Philippe Cordier a dit…

ah je ne suis pas d'accord, il y a de NOMBREUX absents :)
Oui bien sur Mc Cay est un géant, y compris des décors, il ne m'est pas venu à l'esprit car, honte sur moi, je n'ai jamais accroché à l'onirisme de son travail et donc il n'est pas dans mon panthéon
De la même manière, des très grands de l'archi (entre autres) sont très (très) loin de mes goûts malgré un taff de malade, comme Schuiten ou Druillet

Unknown a dit…

Te connaissant, ça m'étonne que tu n'aies pas parlé de Thierry Martin, de ses grands arbres - entre autres - si reconnaissables qui sont une partie indissociable de son univers (ce qui est rare de nos jours, nous sommes d'accords).

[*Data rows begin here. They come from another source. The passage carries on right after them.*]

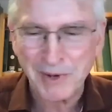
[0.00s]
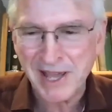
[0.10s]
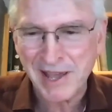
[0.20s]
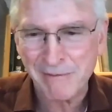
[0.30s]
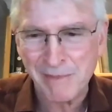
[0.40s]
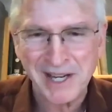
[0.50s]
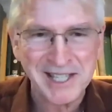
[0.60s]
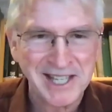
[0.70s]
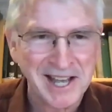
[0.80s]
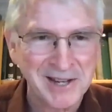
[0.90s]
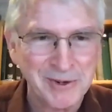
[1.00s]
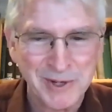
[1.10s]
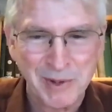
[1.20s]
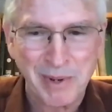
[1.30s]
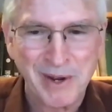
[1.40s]
have many sadhus
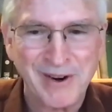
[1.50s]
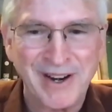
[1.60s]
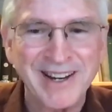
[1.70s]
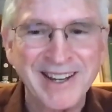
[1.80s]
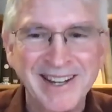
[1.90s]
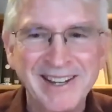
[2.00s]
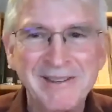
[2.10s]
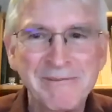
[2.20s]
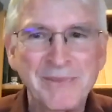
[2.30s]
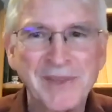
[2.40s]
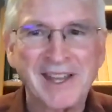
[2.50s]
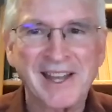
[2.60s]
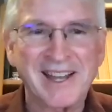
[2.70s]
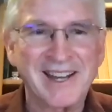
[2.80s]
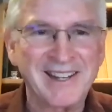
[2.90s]
appearing
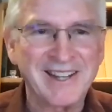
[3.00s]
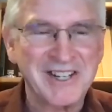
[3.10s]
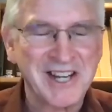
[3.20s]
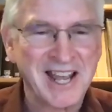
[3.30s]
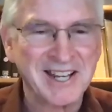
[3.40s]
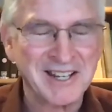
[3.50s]
uh, in the chat.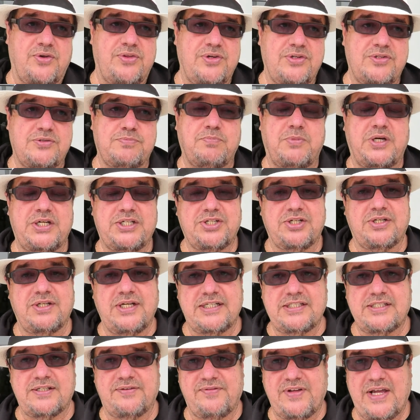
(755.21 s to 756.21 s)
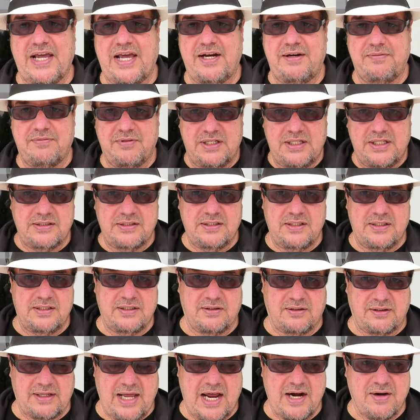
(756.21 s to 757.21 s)
there's much less of that in
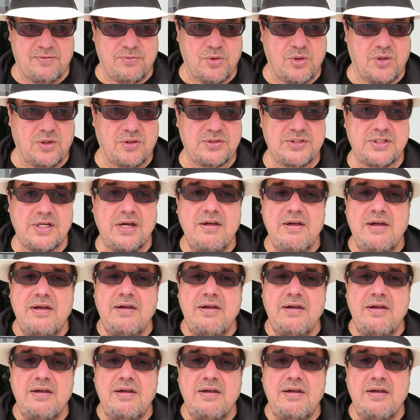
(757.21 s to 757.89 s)
a lot of worlds.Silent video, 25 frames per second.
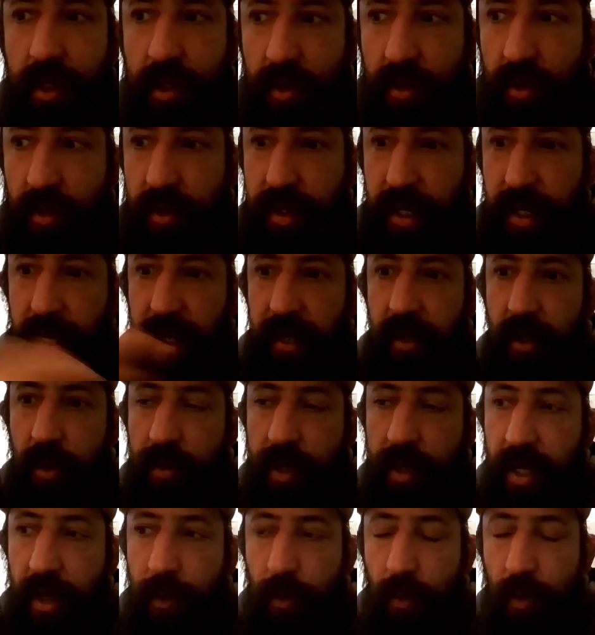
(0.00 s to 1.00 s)
you look at
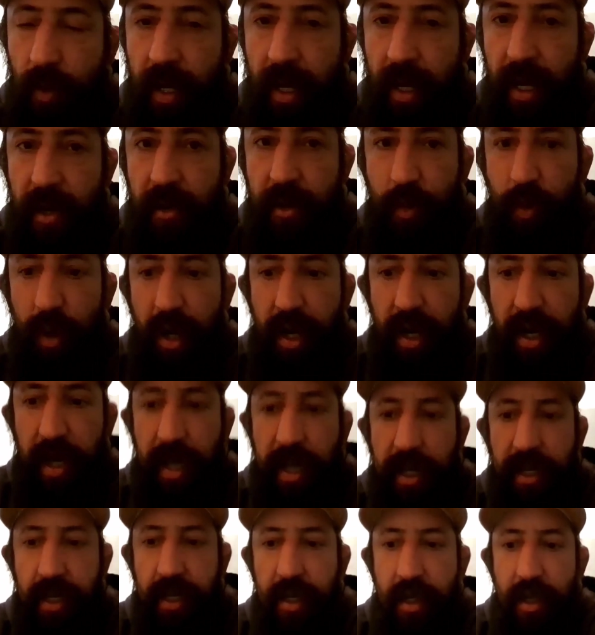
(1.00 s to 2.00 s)
okay, well, how do
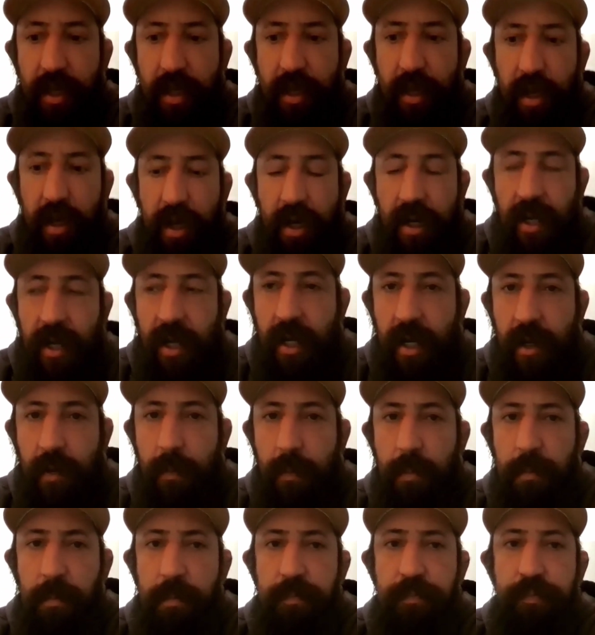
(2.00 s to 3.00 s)
I
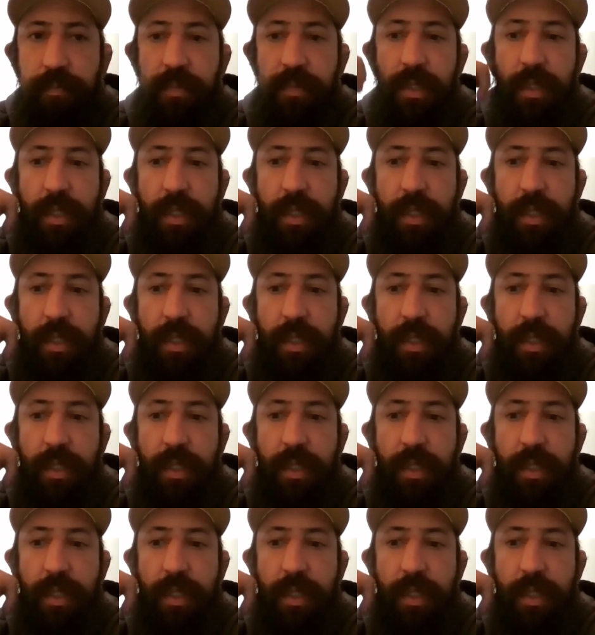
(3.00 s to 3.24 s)
um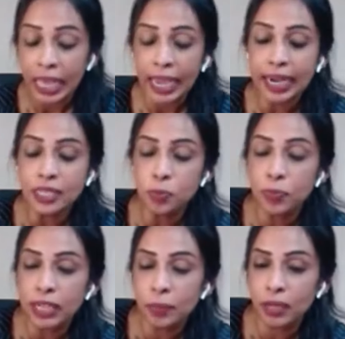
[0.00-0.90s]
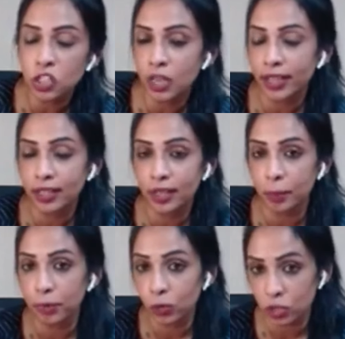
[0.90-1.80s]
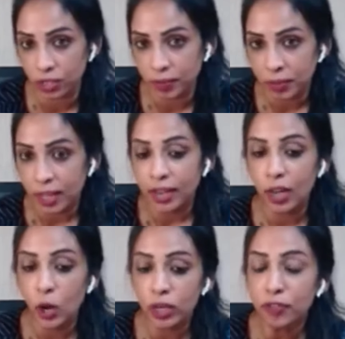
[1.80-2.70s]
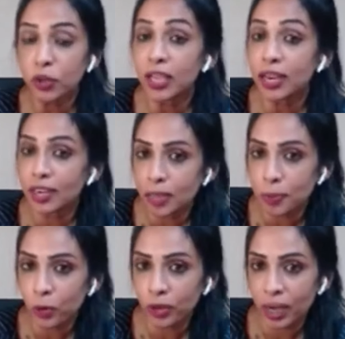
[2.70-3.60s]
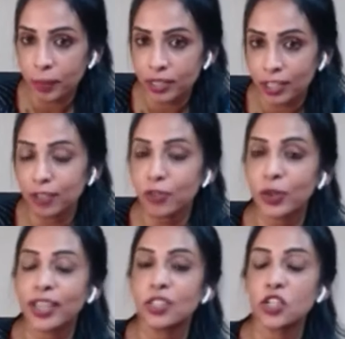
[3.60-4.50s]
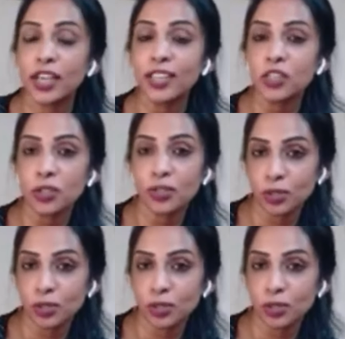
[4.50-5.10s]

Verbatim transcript: It is pretty much like a computer. Now, if you can reprogram it, if you can change the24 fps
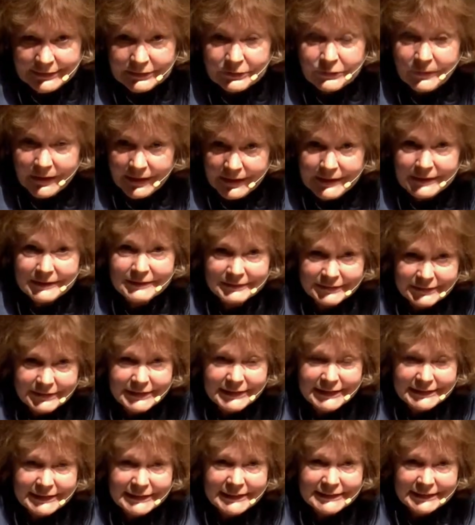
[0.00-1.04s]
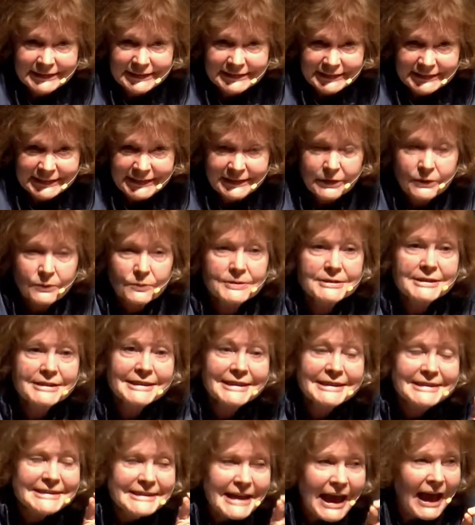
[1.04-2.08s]
Right? Which is
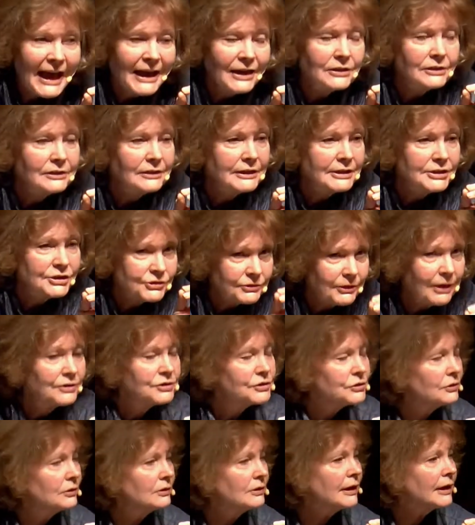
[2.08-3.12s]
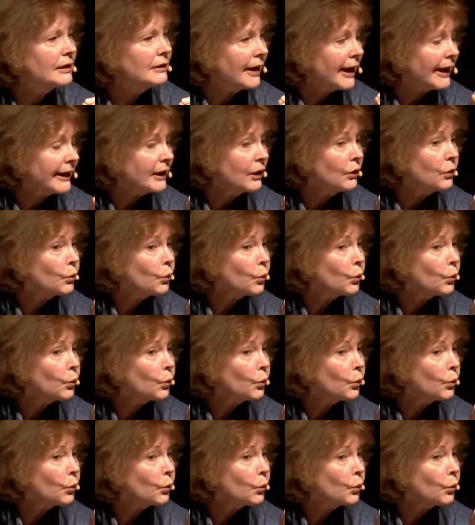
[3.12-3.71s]
exactly structurally like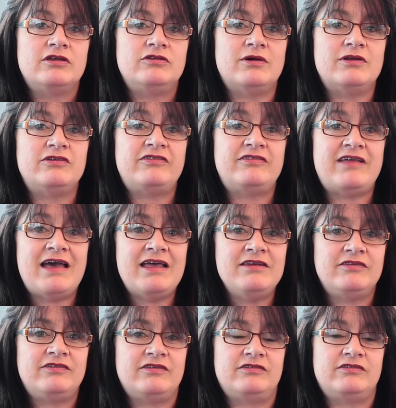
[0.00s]
To understand
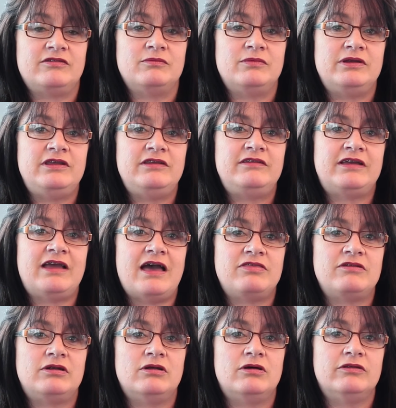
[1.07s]
a system, we need to
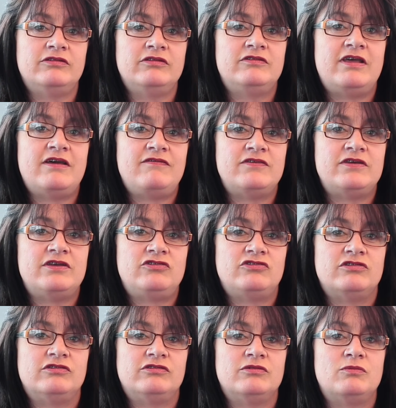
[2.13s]
gather lots of
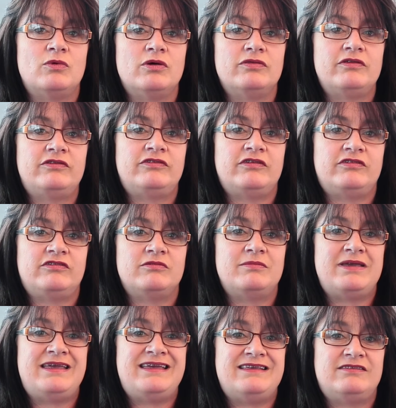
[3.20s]
definitions on what the system
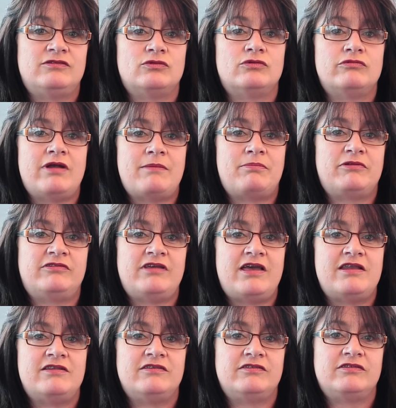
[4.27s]
is or
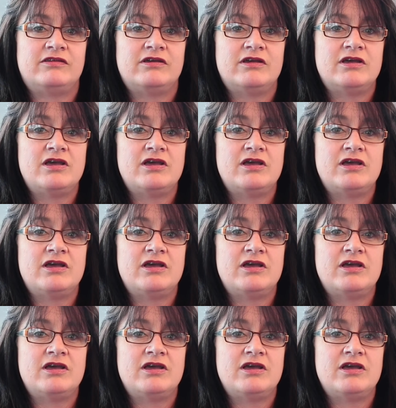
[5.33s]
represents.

Sinon, quand on parle association fondamentale dans le style des décors en BD, j'ai envie de relire Schuiten !

Philippe Cordier a dit…

sans vraiment pouvoir dire pourquoi j'ai "choisi" de ne pas mettre d'exemple franco belge de copains, sinon c'est sur que Thierry est bien haut dans la liste

Laurent Lefeuvre a dit…

Tu aurais de quoi faire un livre sur un sujet aussi VASTE !

Pour ajouter à la petite "wish-list" déjà très inspirante que tu as dressée aujourd'hui, j'y rajouterai moi aussi 2 noms, juste comme ça, dont la pensée du décor m'inspire :

Pour le traitement tour à tour descriptif (des bâtiments, des paysages), ou tout en "matières sensitives" quasi abstraites(pourriture, brouillard eau, chair, fourrure, etc.):le toujours immense Richard CORBEN !

Et sinon, l'espace pris par la figure de Prince Valiant, forme déterminée et en progression dans l'immensité de décors somptueux. Voilà la marque de fabrique de FOSTER. Chez lui, le Monde semble retrouver sa dimension, et les montagnes qu'il dessine au loin retrouvent une distance que n'ont pas les planètes dessinées actuellement dans les comics de super-héros.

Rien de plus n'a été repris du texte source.